**Task to complete:**
Below is a listing to transcribe in full and exactly; keep the pictures out.
[Start of section]
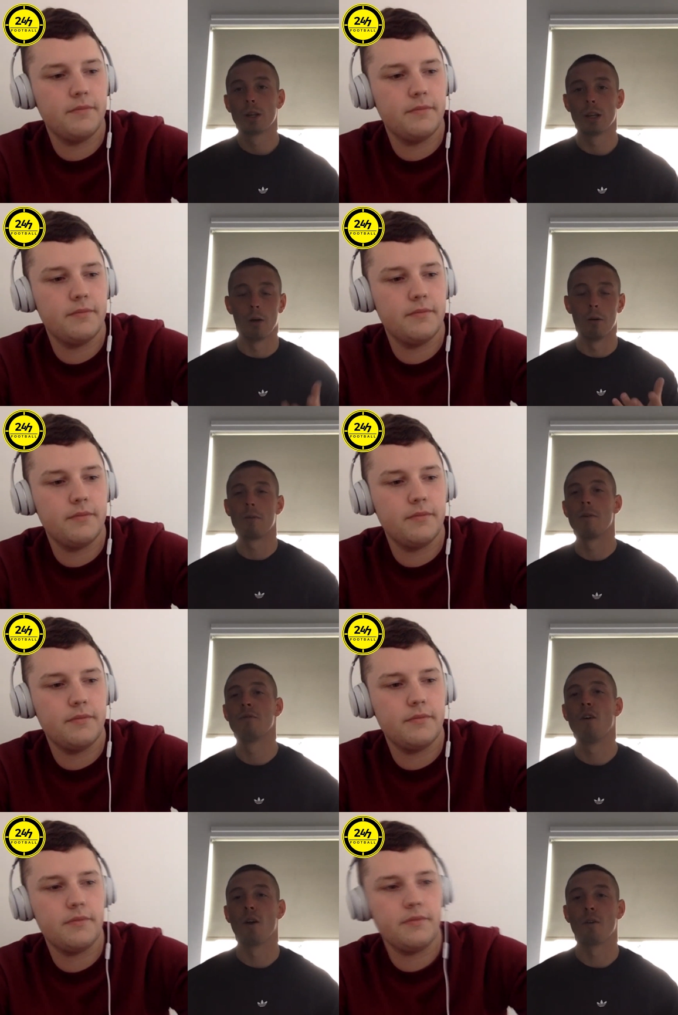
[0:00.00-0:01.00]
Speaker 1: you know, of
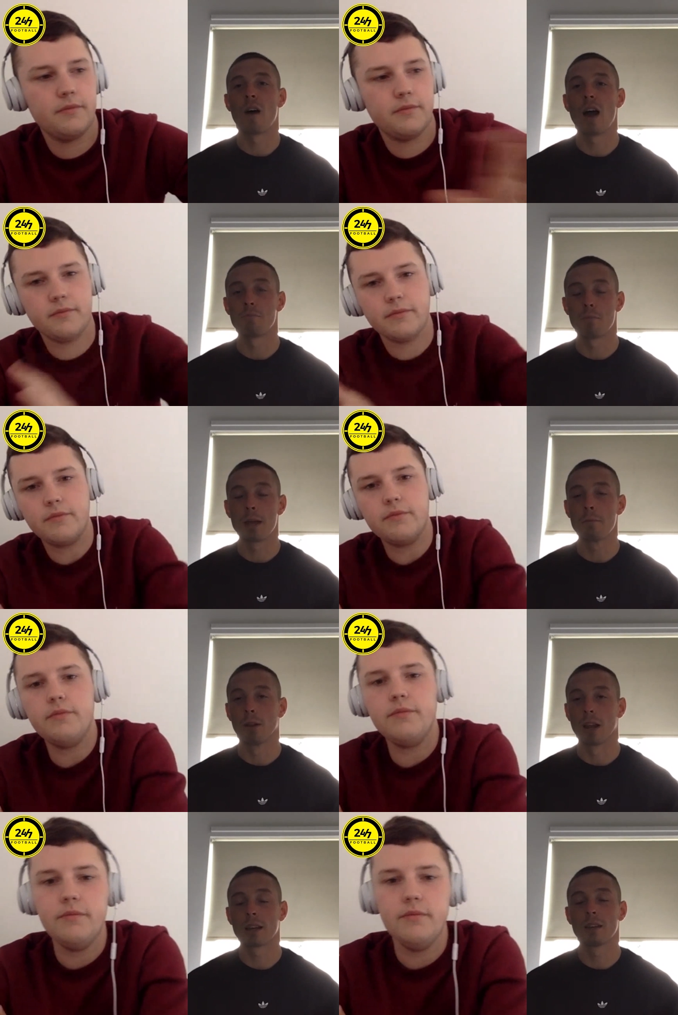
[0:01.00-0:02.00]
4 or 5
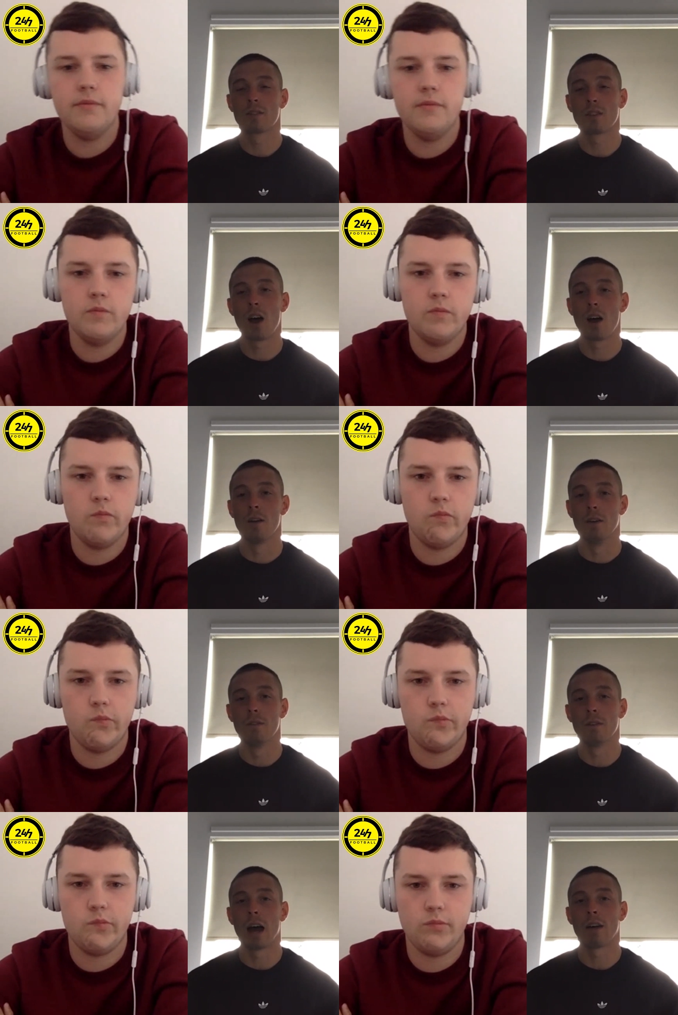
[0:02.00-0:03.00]
people, I can sort of
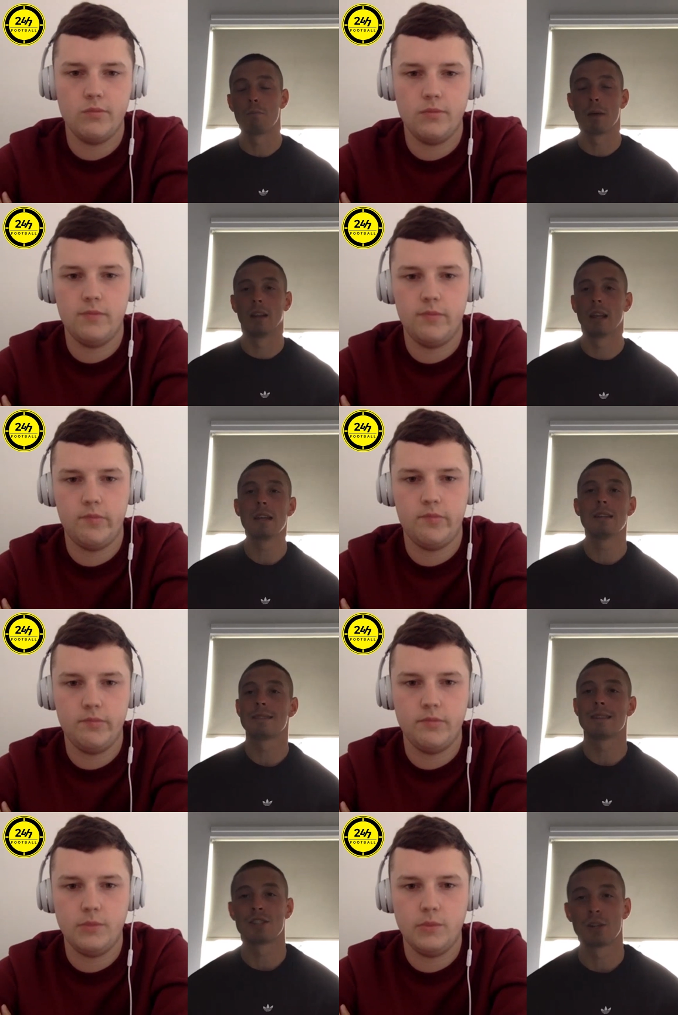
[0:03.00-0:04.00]
have a bit of
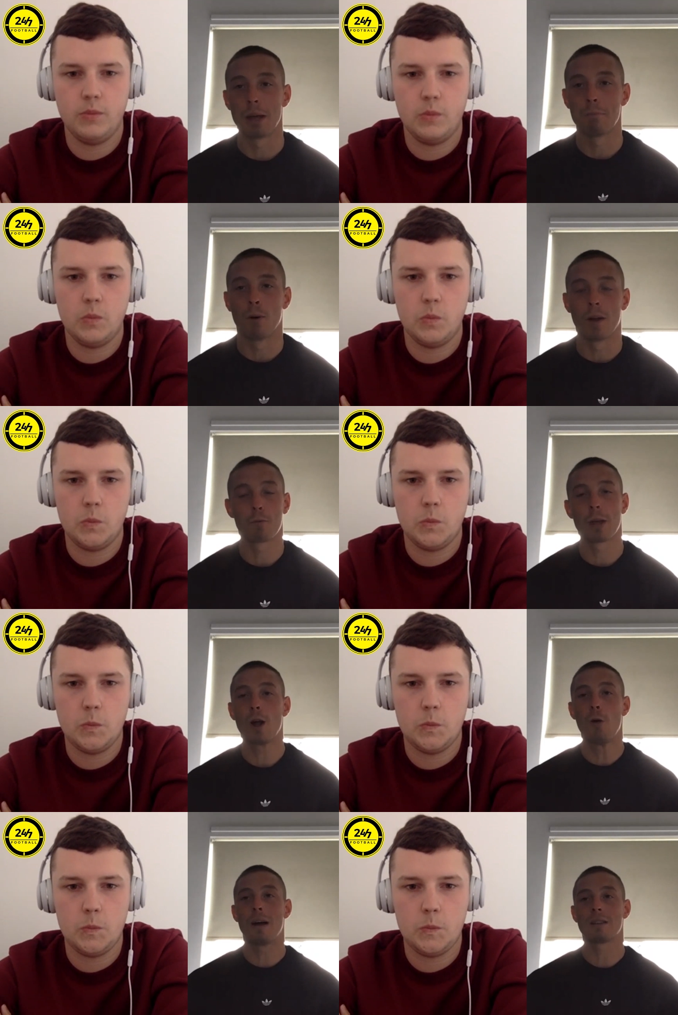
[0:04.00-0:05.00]
leniency to it. But if we
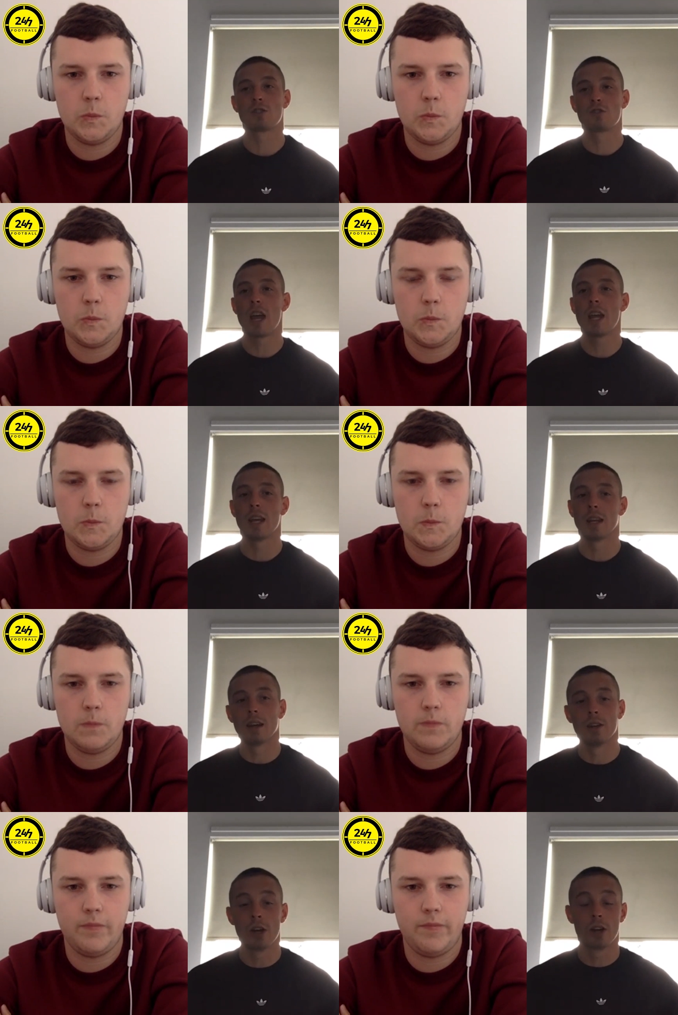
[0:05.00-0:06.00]
go back to training
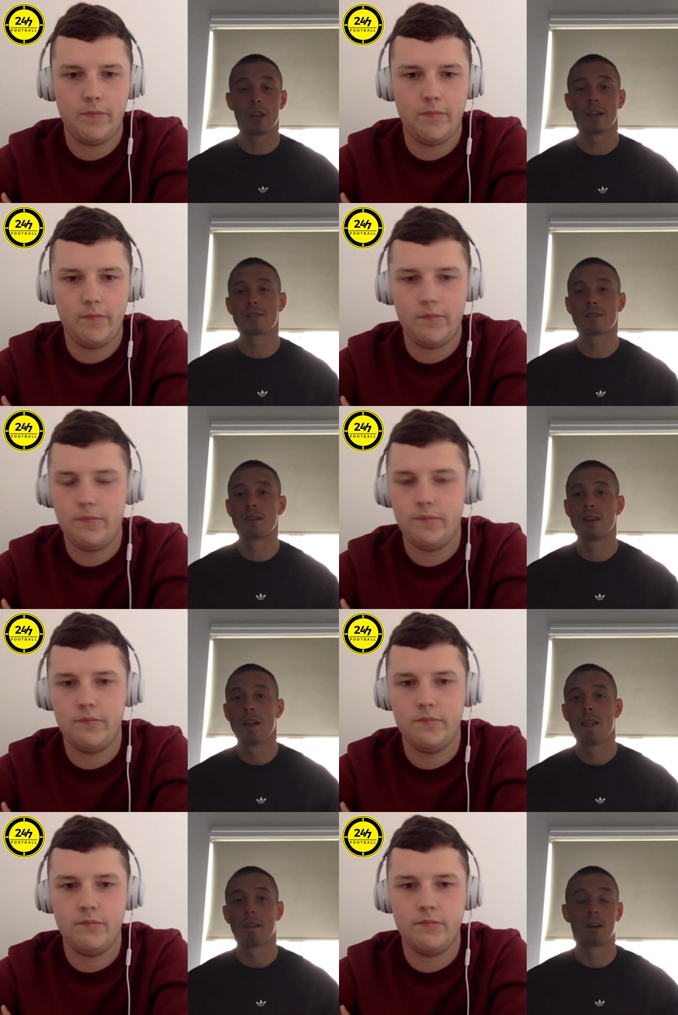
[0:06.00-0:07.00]
and none of this,
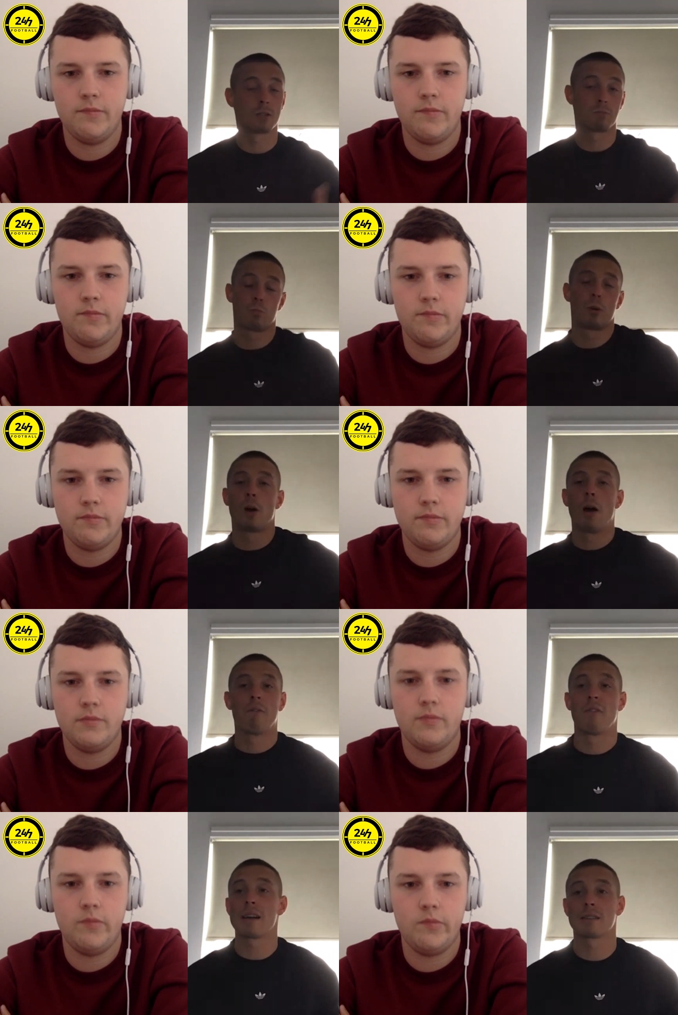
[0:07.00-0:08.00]
we don't have
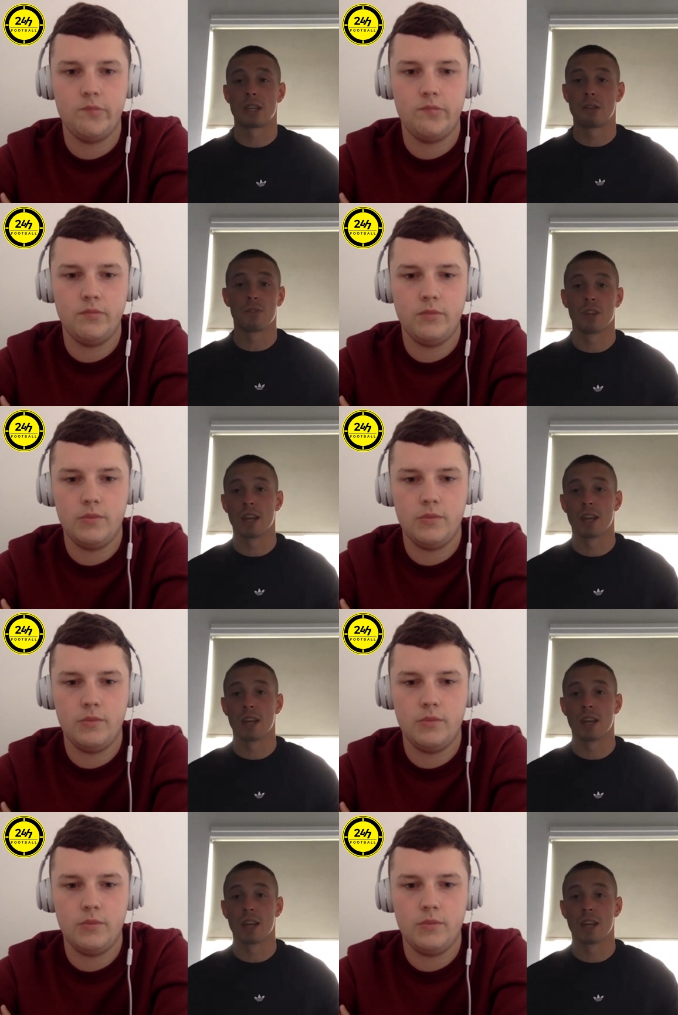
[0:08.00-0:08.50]
a vaccine for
[End of section]
**Result:**
[0:00.00-0:01.00]
Speaker 1: you know, of
[0:01.00-0:02.00]
4 or 5
[0:02.00-0:03.00]
people, I can sort of
[0:03.00-0:04.00]
have a bit of
[0:04.00-0:05.00]
leniency to it. But if we
[0:05.00-0:06.00]
go back to training
[0:06.00-0:07.00]
and none of this,
[0:07.00-0:08.00]
we don't have
[0:08.00-0:08.50]
a vaccine for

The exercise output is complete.